横浜を散歩する


 横浜野毛のあたりを散歩する。そのまま関内駅まで歩き、電車でひと駅、石川町へ。元町商店街を歩いて、地下鉄の元町中華街駅から横浜駅へ。横浜駅まわりで買い物をしてから帰る。よく晴れた気持ちのよい一日。午前中は風が強かったがそのうちにおさまった。
 野毛を昼間歩いても、閑散とした感じで、まだ開店前の焼き鳥屋やらスナックやらバーやらを日が照らす。こういう店の壁面の凹凸や、エアコン装置からつながっているのか何やら壁面を這い回っている配管や、エアコン室外機の上に置かれている鉢植えの植物や、電線の影や、電信柱に貼られている演歌歌手が写っている何かの(何かの宣伝なのかその歌手のコンサートの案内なのか?)ポスターやらがずーっと歩いている目の前に繰り返し現れる。
 センターグリルという洋食屋さんがある。人通りも少ないなかで、一体お客さんはいるのかしら?と思いながら、あるいは美味しいだろうか?と疑いながら、恐る恐る入ってみる。入ると一階席は誰もおらず、二階へどうぞと言われて細い急な階段を上る。一階に誰もいないのに二階に通されるというのはますます不安。しかも二階へ上る階段の横の壁にはシマウマの皮が飾ってある。虎ならば、あるいはもしかして熊くらいなら、それほどの驚きではないが、シマウマというのも変だ。ということでちょっとどきどきして階段を上がったわけだが、いざ二階についていると、店は混んでいる。家族連れ、おばちゃん二人連れ、カップル。様々な客が四人席にそれぞれ座って楽しげに大きな声だったり、あるいは親しげに密やかに、話している。外の通りが閑散としていたことから、歩いている人は全員この店を目指しているのではないかと思うくらい、ここだけがにぎやかなのだった。

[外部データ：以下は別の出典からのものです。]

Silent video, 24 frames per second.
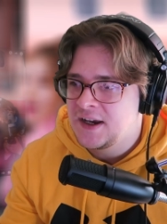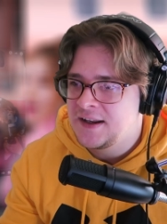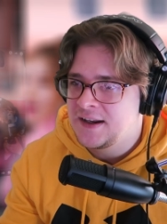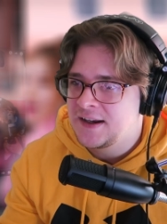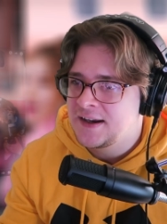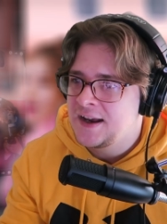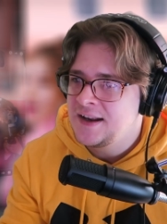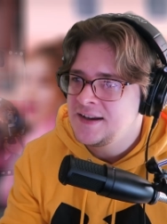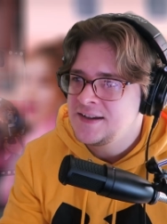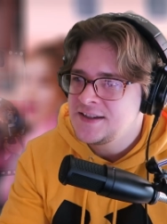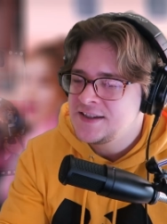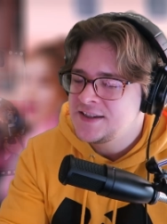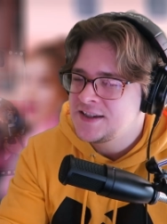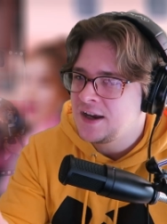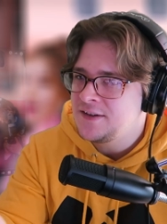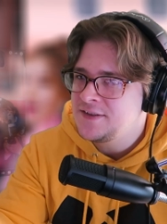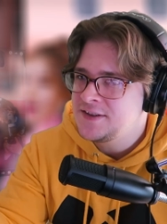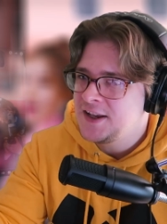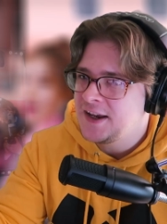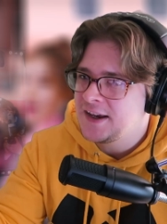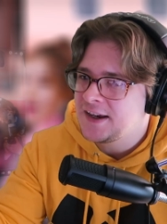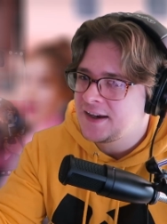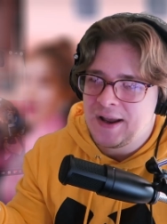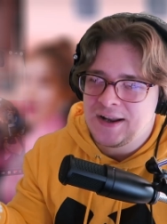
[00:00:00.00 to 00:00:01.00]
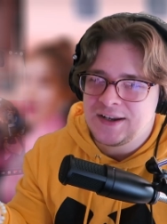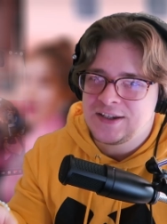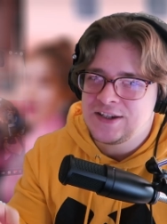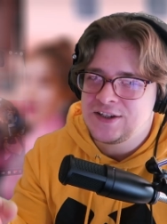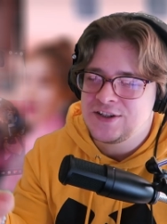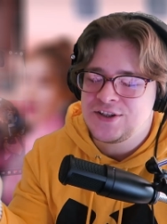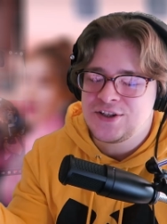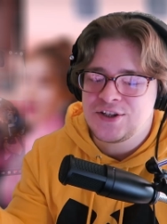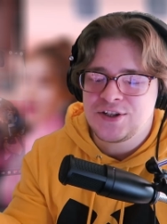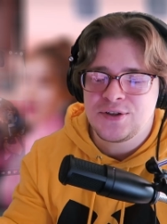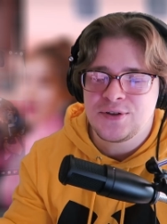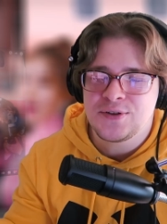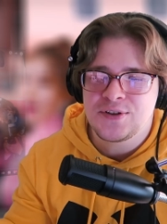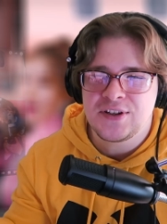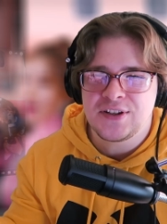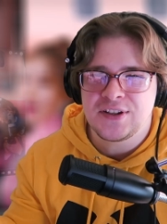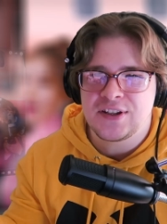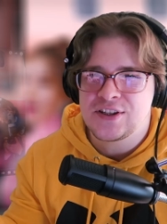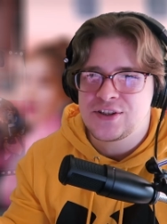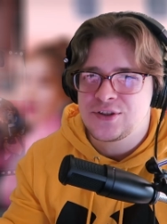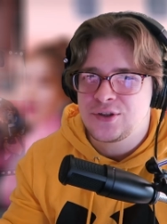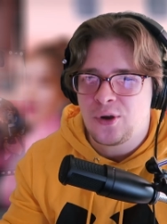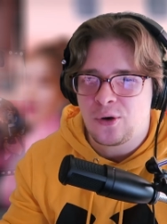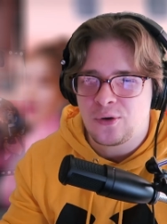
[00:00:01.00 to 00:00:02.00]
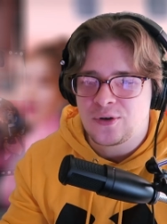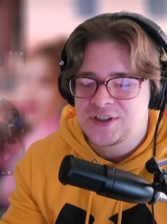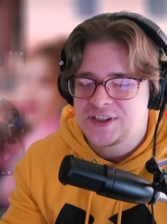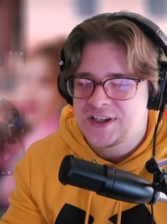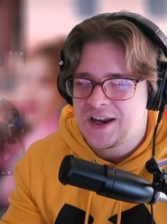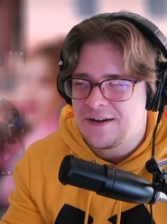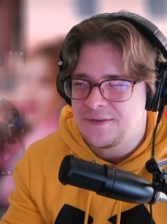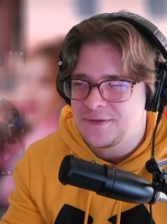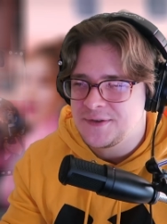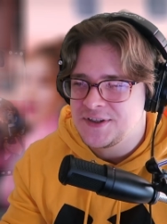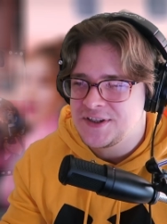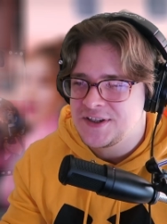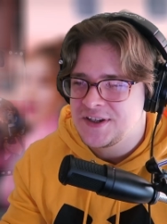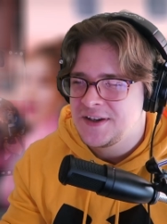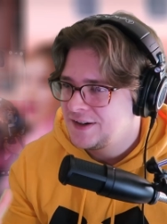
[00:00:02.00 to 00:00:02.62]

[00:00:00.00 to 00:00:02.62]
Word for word: And it kind of just sounds like, and he's just using the stock sounds.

 家族のMはスパゲッティナポリタンを頼み、思い描いたとおりのむかしながらの「にっぽんの」ナポリタンが出てくる。わたしは浜ランチというのを頼む。「浜」つながりでともだちのHくんから今朝来たメールを思い出す。いろいろと彼も大変そうだが、悲観論者的口調にウィットが滲んでいて彼らしかった。浜ランチはオムライスとチキンカツとサラダが一枚のそっけない金属製の楕円形の平たい皿にどんと載っている。皿から落とさないように最初は慎重に、オムライスから食べ始める。

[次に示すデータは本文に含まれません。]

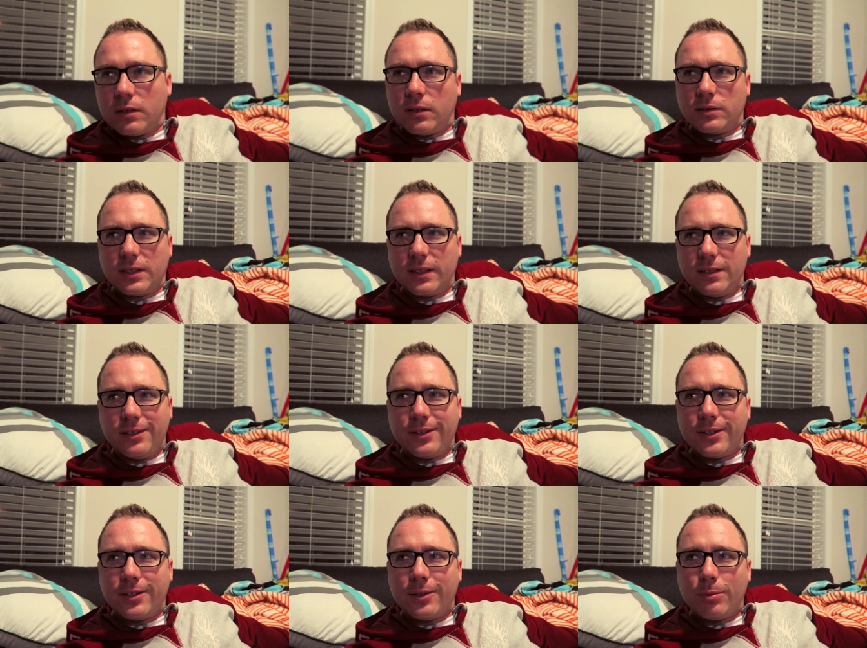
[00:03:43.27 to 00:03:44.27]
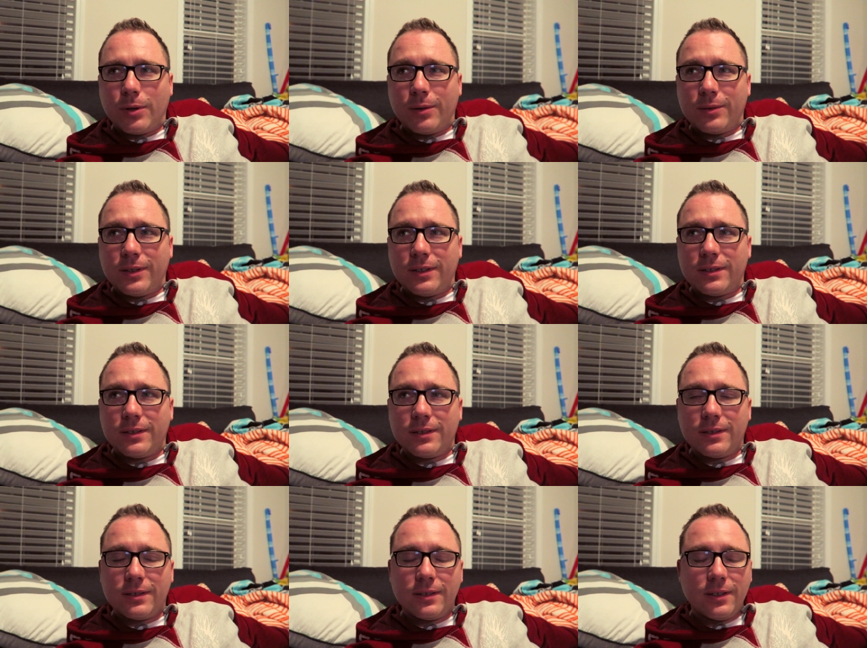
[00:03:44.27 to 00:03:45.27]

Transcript: What was it, a year ago probably? Mm-hmm.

 センターグリルを出てから、大岡川を渡り関内まで歩く。大通りに面したギャラリーやらブティックやら、きれいに改装されているが、実は大きな雑居ビルで築年数もかなり経っている様子のところが多い。裏に回ると、そう言う雑居ビルはこの写真みたいで、なんだかパリの裏通りみたいだなんて安易に思ってしまう。裏通り側にもジャズの店があったり。ふらりと入ったギャラリーでは、布絵の展示。ご年配のご婦人が趣味で作った布絵を展示されている。オレンジ色の布で描かれたほおずきがきれいだった。

 本日のカメラEOS1N+EF28/1.8

 昨日Tくんと写真についてメールのやりとり。わたしが「手垢の付いた」「既存の」写真ではなく、新たな価値感を新たな表現で示すことが出来る写真家の作品こそ注目したいと言う。Tくんは、自己のアイデンティティを表現しても鑑賞者が付いてこないときにどうするか?その一致がなければいけないのか?と返信してくる。私は、そこが最大の悩みであるだろうと答えたあとに、人類の進化の先を目指すものならおのずと一致するのではないか、などという優等生的答えというか、議論を終わらすための方便みたいなことを書いてしまった。それを、横浜を歩きながら思い出して、憂鬱になったりもする。